WHAT NEEDS TO BE DONE: Write the entries out again in full and unchanged, dropping every image.

SOURCE RECORDS:
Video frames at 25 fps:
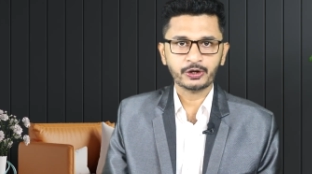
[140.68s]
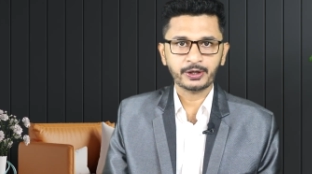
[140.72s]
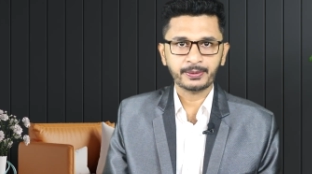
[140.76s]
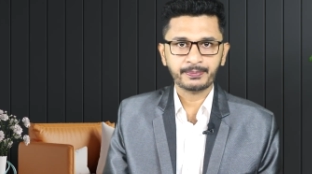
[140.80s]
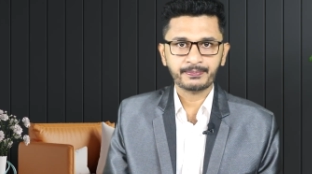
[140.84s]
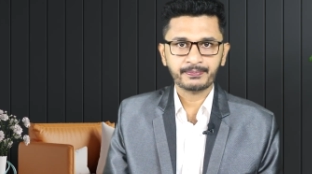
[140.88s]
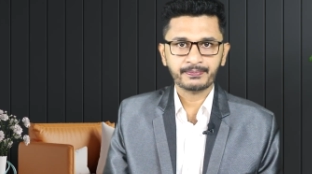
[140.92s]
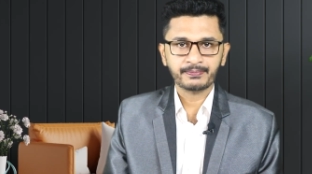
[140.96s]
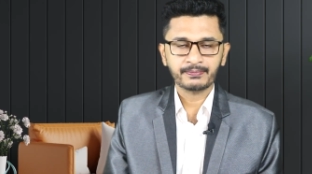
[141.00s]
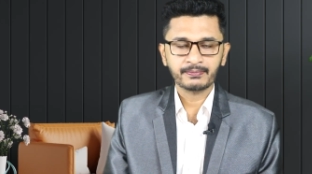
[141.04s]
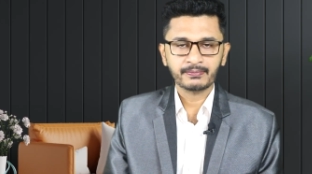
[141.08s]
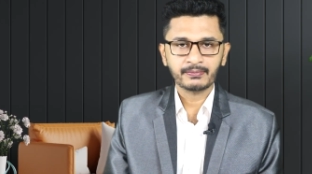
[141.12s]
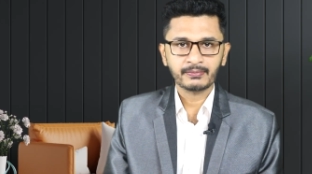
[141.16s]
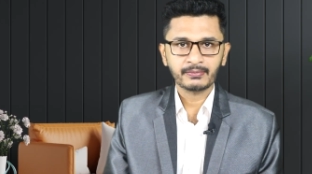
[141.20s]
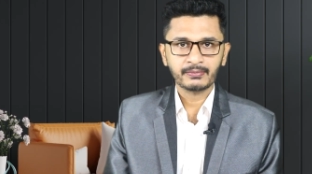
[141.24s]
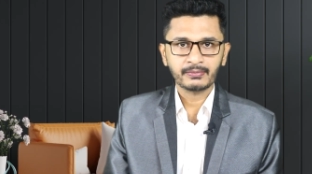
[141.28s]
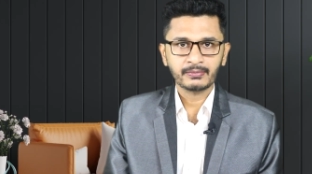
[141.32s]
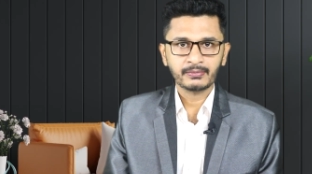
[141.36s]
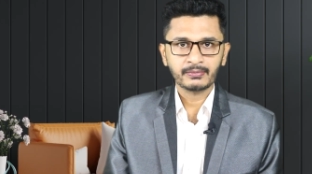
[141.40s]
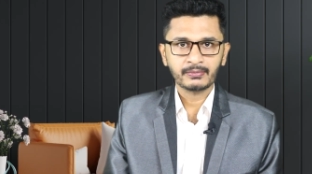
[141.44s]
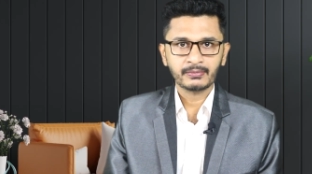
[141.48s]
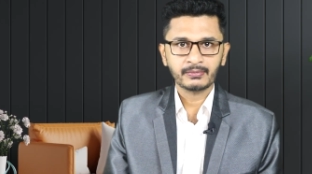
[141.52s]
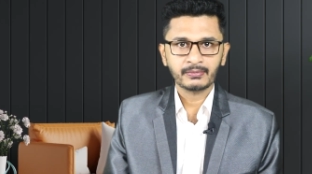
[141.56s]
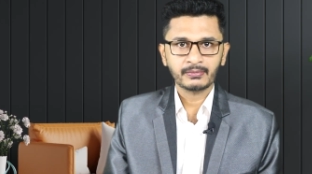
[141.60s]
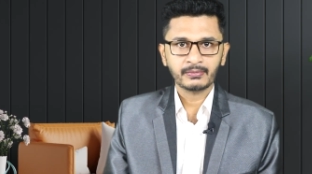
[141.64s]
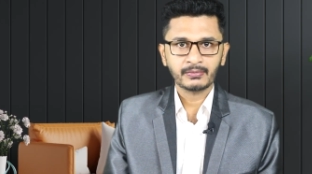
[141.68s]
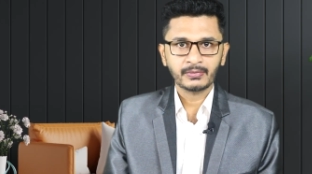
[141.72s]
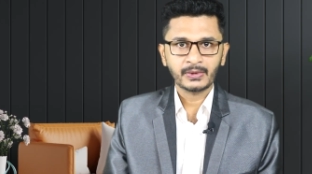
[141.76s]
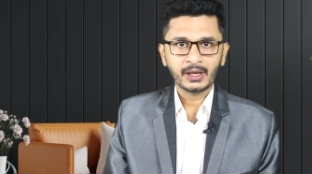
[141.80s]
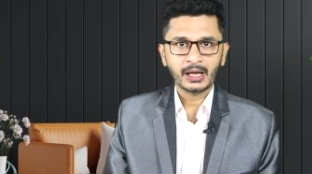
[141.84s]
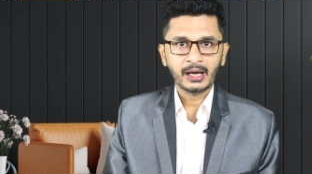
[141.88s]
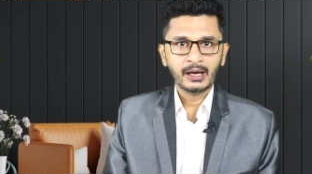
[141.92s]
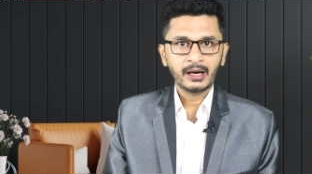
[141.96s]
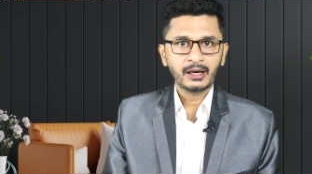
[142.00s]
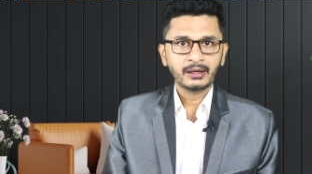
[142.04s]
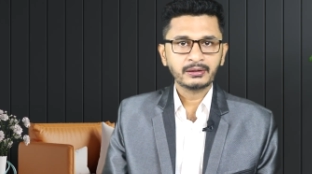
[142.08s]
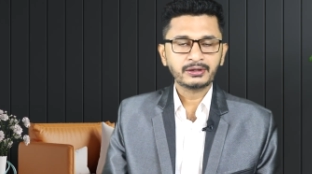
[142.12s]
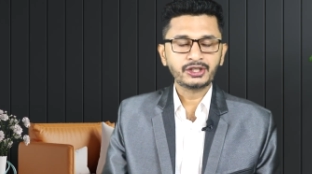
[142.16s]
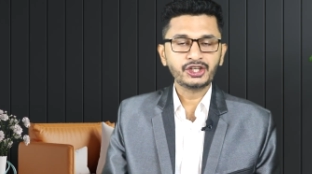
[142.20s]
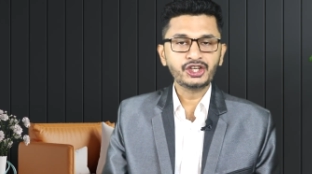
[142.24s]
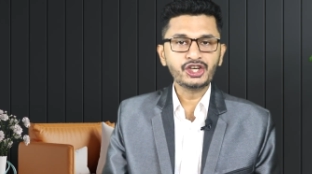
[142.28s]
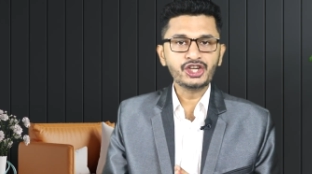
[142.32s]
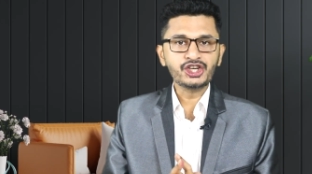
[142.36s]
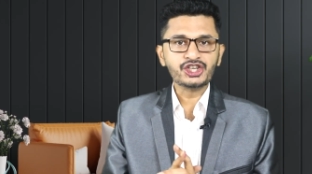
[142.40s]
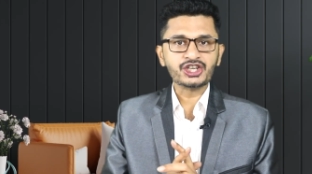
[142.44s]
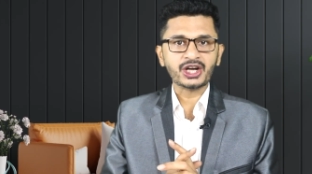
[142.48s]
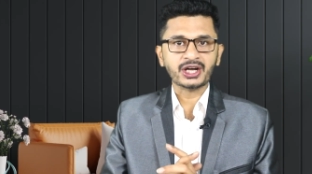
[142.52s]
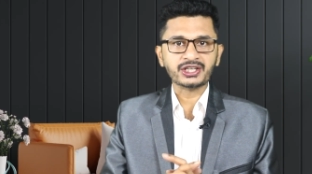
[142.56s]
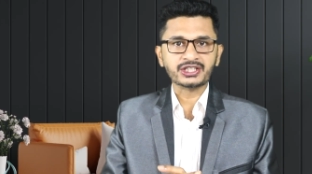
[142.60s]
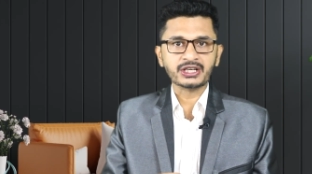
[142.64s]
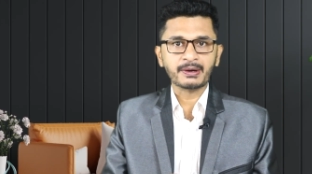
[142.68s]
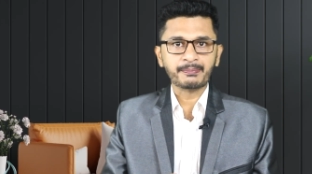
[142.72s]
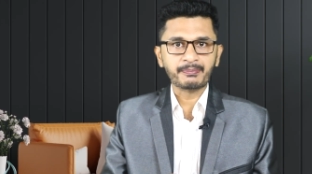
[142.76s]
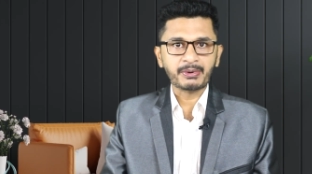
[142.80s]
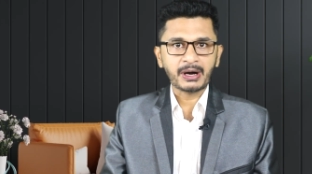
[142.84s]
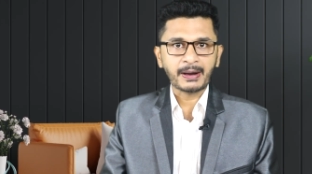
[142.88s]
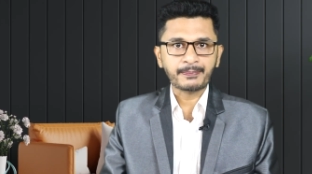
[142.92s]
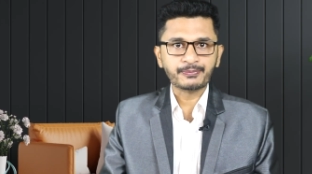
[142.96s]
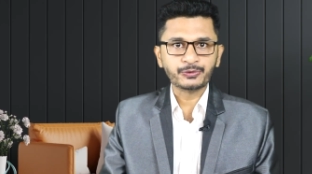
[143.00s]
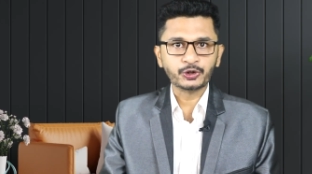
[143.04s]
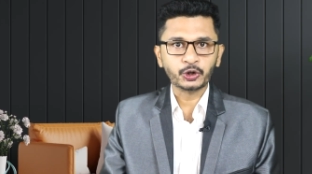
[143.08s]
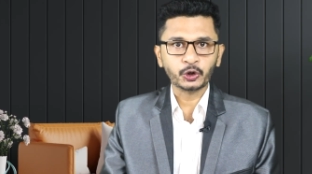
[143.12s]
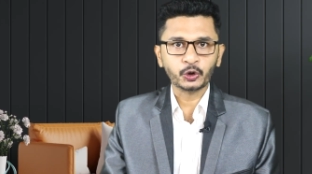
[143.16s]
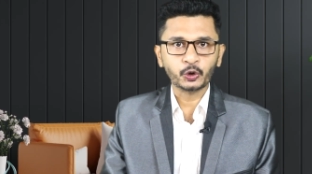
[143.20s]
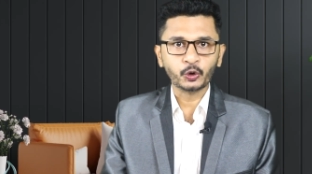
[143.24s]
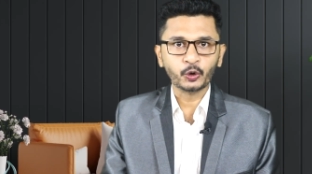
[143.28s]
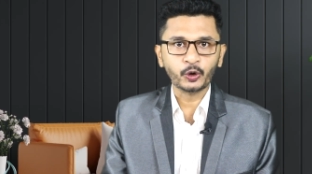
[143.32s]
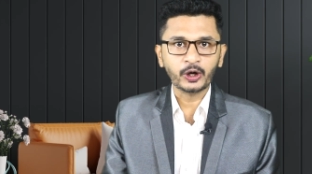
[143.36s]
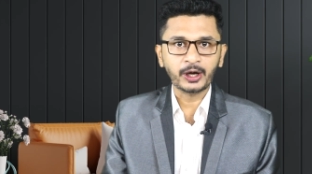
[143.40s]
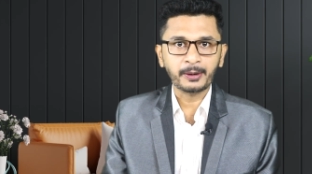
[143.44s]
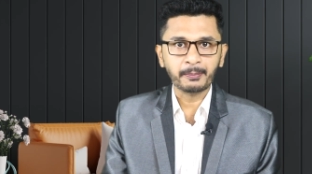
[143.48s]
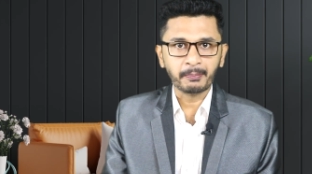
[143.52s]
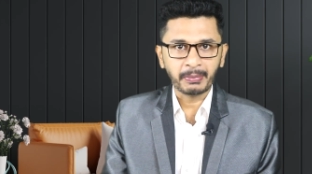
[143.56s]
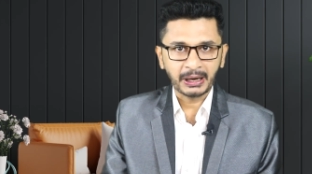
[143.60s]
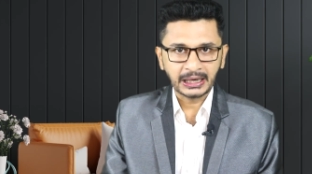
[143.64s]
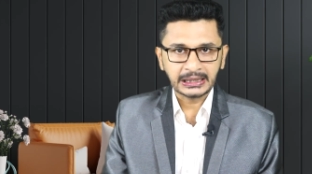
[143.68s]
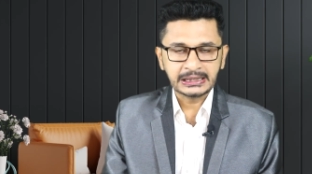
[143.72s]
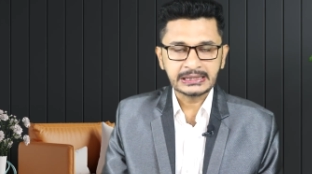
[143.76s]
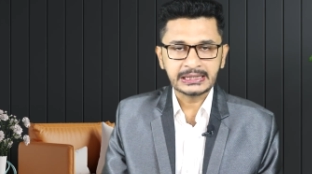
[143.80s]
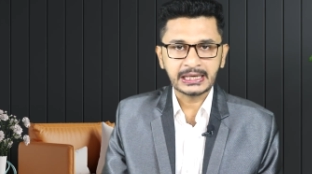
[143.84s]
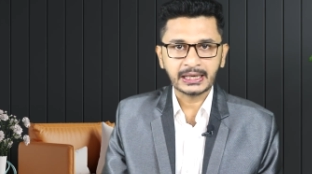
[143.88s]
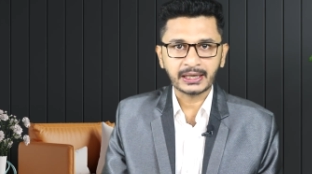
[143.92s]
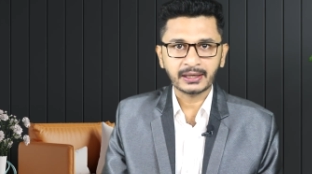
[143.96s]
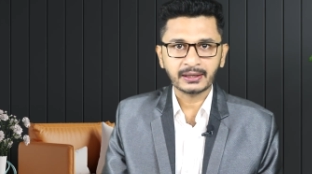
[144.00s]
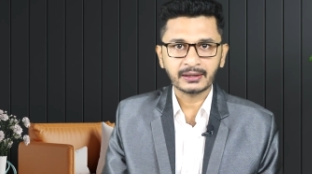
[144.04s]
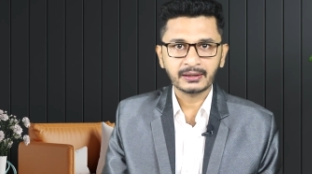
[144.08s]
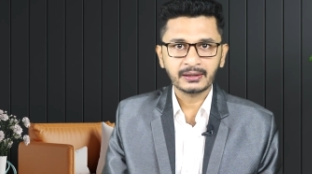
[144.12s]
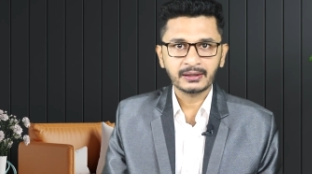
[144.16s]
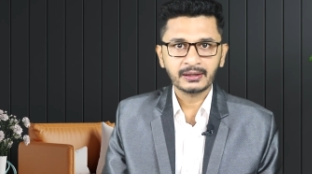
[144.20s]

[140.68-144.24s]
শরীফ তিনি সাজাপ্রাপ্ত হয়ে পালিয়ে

FINISHED TASK:
Video frames at 25 fps:
[140.68s]
[140.72s]
[140.76s]
[140.80s]
[140.84s]
[140.88s]
[140.92s]
[140.96s]
[141.00s]
[141.04s]
[141.08s]
[141.12s]
[141.16s]
[141.20s]
[141.24s]
[141.28s]
[141.32s]
[141.36s]
[141.40s]
[141.44s]
[141.48s]
[141.52s]
[141.56s]
[141.60s]
[141.64s]
[141.68s]
[141.72s]
[141.76s]
[141.80s]
[141.84s]
[141.88s]
[141.92s]
[141.96s]
[142.00s]
[142.04s]
[142.08s]
[142.12s]
[142.16s]
[142.20s]
[142.24s]
[142.28s]
[142.32s]
[142.36s]
[142.40s]
[142.44s]
[142.48s]
[142.52s]
[142.56s]
[142.60s]
[142.64s]
[142.68s]
[142.72s]
[142.76s]
[142.80s]
[142.84s]
[142.88s]
[142.92s]
[142.96s]
[143.00s]
[143.04s]
[143.08s]
[143.12s]
[143.16s]
[143.20s]
[143.24s]
[143.28s]
[143.32s]
[143.36s]
[143.40s]
[143.44s]
[143.48s]
[143.52s]
[143.56s]
[143.60s]
[143.64s]
[143.68s]
[143.72s]
[143.76s]
[143.80s]
[143.84s]
[143.88s]
[143.92s]
[143.96s]
[144.00s]
[144.04s]
[144.08s]
[144.12s]
[144.16s]
[144.20s]

[140.68-144.24s]
শরীফ তিনি সাজাপ্রাপ্ত হয়ে পালিয়ে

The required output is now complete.